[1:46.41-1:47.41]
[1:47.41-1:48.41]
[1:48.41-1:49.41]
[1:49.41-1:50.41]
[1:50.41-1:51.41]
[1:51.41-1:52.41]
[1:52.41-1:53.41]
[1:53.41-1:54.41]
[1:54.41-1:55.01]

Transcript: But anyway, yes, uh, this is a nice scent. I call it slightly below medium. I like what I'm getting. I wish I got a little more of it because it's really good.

--

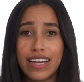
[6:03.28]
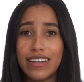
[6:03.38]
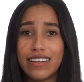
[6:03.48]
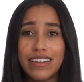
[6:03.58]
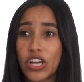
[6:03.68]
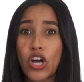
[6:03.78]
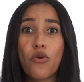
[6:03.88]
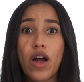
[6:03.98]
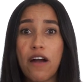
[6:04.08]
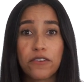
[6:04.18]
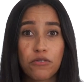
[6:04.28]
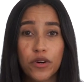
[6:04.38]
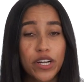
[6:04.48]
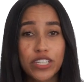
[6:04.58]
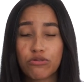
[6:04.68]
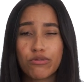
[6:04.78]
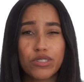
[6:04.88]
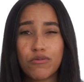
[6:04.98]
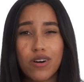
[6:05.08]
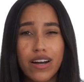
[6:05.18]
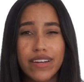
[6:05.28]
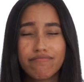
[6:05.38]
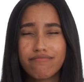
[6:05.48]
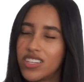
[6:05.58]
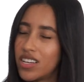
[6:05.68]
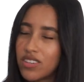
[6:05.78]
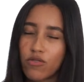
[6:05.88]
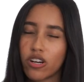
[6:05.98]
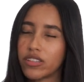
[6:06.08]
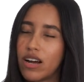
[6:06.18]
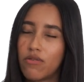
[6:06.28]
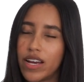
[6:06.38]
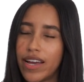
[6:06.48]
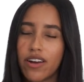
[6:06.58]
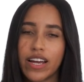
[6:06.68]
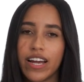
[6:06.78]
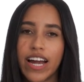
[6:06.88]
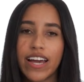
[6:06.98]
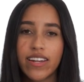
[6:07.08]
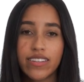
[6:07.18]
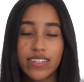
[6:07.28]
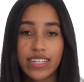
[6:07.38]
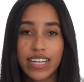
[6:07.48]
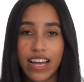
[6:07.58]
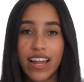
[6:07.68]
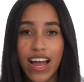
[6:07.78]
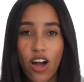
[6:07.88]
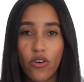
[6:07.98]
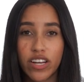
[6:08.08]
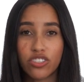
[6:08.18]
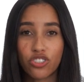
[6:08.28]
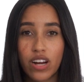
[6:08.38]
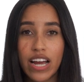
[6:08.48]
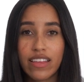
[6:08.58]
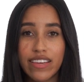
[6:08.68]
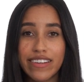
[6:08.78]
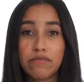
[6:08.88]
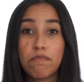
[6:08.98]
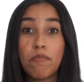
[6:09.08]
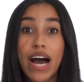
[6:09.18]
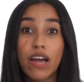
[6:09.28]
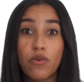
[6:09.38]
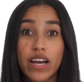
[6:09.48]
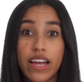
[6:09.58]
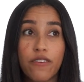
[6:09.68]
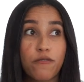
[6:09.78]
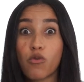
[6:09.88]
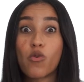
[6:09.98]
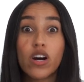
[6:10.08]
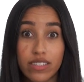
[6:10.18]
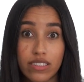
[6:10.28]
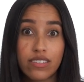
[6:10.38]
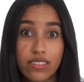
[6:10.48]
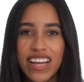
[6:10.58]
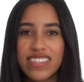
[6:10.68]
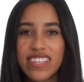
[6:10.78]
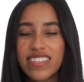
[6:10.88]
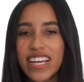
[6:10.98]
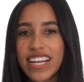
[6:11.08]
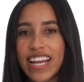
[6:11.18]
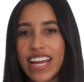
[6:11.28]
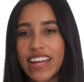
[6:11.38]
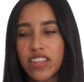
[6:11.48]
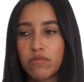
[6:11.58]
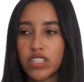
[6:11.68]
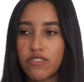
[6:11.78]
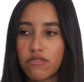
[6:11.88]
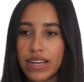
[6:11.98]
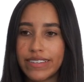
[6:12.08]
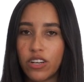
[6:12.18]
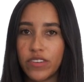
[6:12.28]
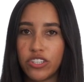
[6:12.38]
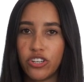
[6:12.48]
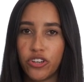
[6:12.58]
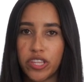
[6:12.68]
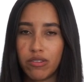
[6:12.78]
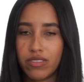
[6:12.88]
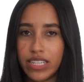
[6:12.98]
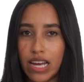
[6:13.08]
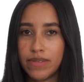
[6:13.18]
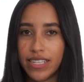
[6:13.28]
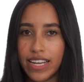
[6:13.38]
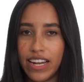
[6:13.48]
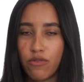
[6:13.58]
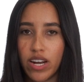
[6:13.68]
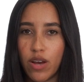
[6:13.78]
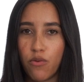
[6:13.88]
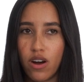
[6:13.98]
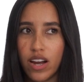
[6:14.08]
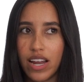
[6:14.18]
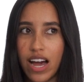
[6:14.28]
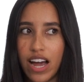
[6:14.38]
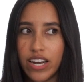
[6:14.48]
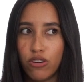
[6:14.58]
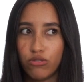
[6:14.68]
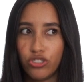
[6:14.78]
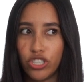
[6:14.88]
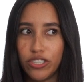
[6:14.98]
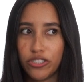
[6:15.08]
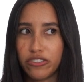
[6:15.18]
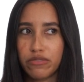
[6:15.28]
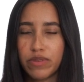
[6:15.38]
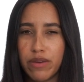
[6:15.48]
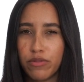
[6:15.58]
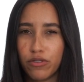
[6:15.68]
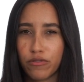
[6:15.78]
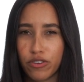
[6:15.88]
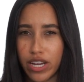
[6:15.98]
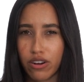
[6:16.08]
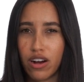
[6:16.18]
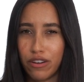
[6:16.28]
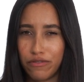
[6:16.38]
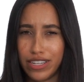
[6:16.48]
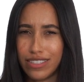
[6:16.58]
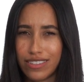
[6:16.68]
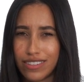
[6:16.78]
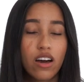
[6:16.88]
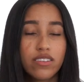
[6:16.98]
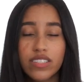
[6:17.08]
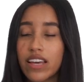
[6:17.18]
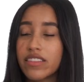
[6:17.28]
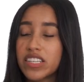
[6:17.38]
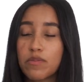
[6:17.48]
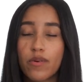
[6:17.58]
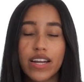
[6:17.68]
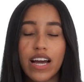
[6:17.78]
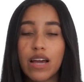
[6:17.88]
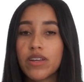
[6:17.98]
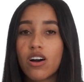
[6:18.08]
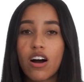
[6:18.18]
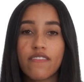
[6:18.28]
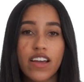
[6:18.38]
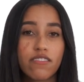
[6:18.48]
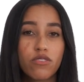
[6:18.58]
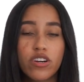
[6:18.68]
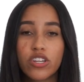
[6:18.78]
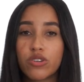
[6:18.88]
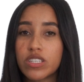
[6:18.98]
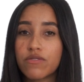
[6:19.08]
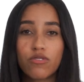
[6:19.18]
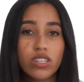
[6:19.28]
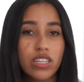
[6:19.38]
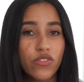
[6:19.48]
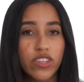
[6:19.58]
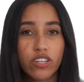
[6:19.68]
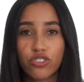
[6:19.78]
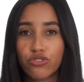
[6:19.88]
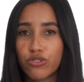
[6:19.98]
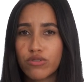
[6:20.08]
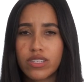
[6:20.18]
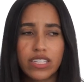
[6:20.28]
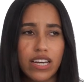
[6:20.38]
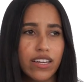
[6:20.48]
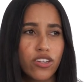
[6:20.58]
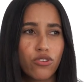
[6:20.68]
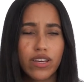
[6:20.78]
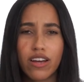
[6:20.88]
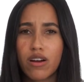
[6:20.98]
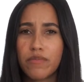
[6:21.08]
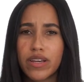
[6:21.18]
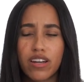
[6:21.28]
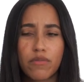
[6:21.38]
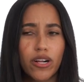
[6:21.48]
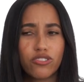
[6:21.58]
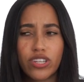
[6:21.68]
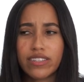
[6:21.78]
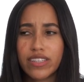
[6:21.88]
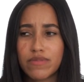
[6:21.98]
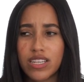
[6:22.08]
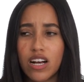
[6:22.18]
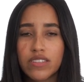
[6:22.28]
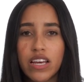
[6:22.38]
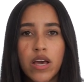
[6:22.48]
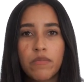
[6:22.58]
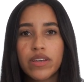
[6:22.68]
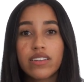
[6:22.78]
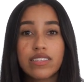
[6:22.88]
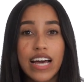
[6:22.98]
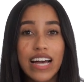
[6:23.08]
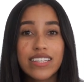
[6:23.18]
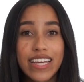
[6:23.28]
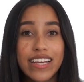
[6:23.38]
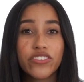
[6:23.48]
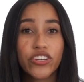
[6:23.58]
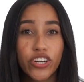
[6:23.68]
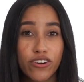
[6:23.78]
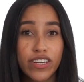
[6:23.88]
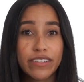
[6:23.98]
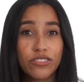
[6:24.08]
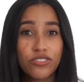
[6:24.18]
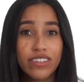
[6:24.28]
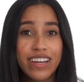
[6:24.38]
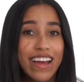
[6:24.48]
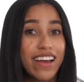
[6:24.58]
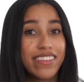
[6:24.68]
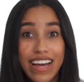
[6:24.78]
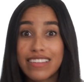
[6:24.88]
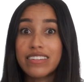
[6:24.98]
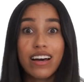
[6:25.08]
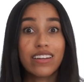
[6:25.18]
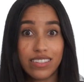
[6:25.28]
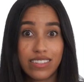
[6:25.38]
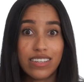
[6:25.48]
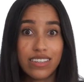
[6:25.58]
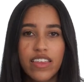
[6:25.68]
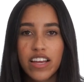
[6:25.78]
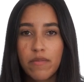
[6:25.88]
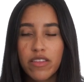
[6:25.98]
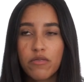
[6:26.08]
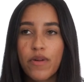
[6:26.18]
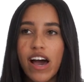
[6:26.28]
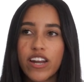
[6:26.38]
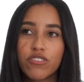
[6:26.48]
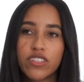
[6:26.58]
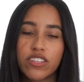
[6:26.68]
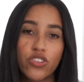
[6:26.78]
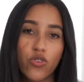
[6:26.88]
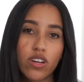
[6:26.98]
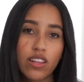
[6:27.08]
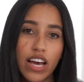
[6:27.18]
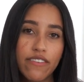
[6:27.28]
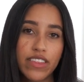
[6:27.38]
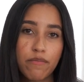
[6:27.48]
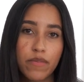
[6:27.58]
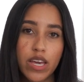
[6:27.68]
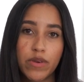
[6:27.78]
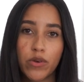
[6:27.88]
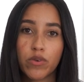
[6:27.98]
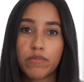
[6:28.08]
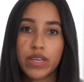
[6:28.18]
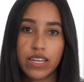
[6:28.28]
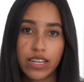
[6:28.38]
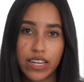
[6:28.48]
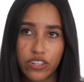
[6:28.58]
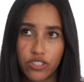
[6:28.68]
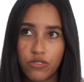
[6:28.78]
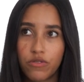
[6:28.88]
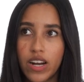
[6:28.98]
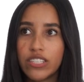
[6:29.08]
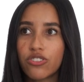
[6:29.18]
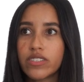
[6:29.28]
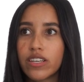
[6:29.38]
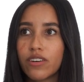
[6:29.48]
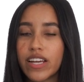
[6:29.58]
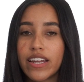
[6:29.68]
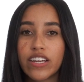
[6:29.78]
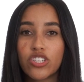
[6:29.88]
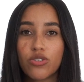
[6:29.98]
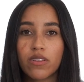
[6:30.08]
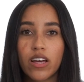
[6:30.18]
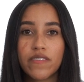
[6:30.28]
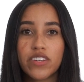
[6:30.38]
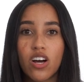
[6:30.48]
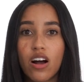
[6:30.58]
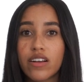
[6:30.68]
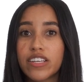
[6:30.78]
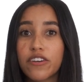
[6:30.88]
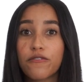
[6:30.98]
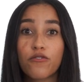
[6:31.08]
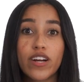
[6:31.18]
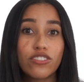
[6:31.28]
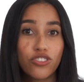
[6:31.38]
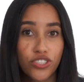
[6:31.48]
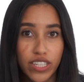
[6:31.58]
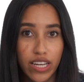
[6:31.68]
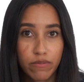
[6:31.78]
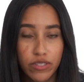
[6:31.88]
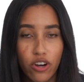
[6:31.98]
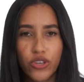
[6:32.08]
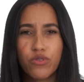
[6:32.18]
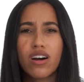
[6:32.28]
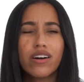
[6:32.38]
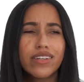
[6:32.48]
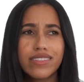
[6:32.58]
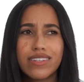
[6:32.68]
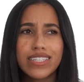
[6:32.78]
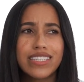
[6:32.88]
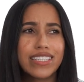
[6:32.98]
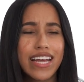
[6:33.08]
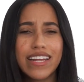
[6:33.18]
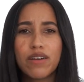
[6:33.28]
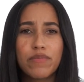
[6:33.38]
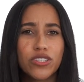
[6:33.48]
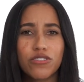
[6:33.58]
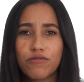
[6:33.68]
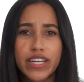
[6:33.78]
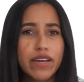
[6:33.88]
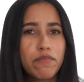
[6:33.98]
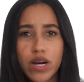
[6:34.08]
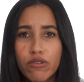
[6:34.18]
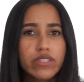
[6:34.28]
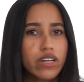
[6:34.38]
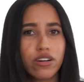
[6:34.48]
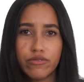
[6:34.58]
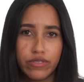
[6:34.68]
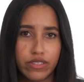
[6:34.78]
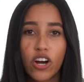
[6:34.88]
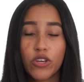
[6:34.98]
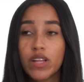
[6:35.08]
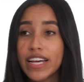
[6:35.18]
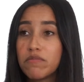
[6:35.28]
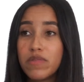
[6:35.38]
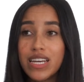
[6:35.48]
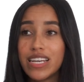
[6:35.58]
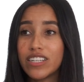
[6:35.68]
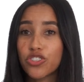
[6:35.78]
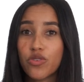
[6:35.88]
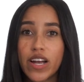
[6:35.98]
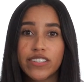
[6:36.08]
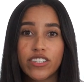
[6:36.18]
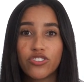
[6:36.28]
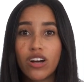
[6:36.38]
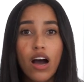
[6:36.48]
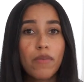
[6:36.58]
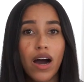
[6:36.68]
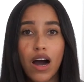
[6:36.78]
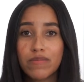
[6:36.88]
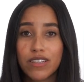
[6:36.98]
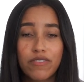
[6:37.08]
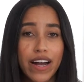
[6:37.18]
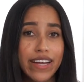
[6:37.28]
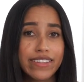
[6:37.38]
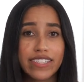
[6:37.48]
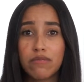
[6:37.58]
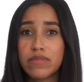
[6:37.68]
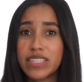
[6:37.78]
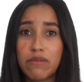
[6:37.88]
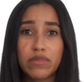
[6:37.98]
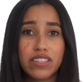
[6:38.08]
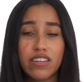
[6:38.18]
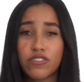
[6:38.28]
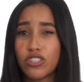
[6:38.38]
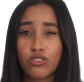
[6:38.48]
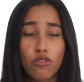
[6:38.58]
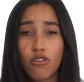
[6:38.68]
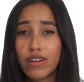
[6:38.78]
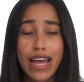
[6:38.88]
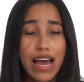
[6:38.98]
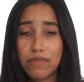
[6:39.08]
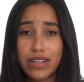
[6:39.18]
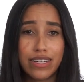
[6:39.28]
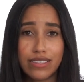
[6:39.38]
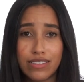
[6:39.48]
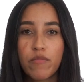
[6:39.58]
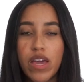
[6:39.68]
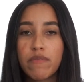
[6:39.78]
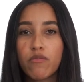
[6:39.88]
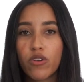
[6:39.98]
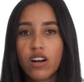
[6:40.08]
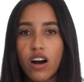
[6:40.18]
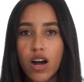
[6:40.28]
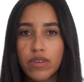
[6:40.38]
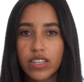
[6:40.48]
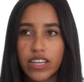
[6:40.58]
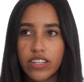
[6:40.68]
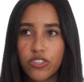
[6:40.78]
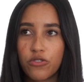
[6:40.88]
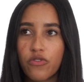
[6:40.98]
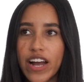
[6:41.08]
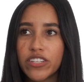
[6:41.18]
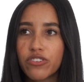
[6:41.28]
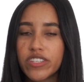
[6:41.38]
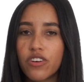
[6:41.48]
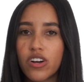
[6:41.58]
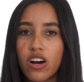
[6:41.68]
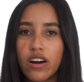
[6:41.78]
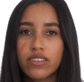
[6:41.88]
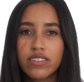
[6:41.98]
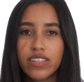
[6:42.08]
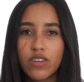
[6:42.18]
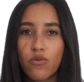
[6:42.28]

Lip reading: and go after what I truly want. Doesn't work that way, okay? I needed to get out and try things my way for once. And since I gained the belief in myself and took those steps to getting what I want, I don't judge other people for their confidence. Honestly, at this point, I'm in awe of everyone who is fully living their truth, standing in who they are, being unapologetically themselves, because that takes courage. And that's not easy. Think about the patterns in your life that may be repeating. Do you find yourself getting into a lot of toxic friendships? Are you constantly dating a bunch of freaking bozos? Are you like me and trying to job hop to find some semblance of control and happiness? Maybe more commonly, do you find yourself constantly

◆ PROMPT: Copy out each line of the data above, exactly, if it lies between the line holding "[1:48.41-1:49.41]" and the line holding "Transcript: But anyway, yes, uh, this", inclusive; copy no other line.

◆ OUTPUT OF THE TASK:
[1:48.41-1:49.41]
[1:49.41-1:50.41]
[1:50.41-1:51.41]
[1:51.41-1:52.41]
[1:52.41-1:53.41]
[1:53.41-1:54.41]
[1:54.41-1:55.01]

Transcript: But anyway, yes, uh, this is a nice scent. I call it slightly below medium. I like what I'm getting. I wish I got a little more of it because it's really good.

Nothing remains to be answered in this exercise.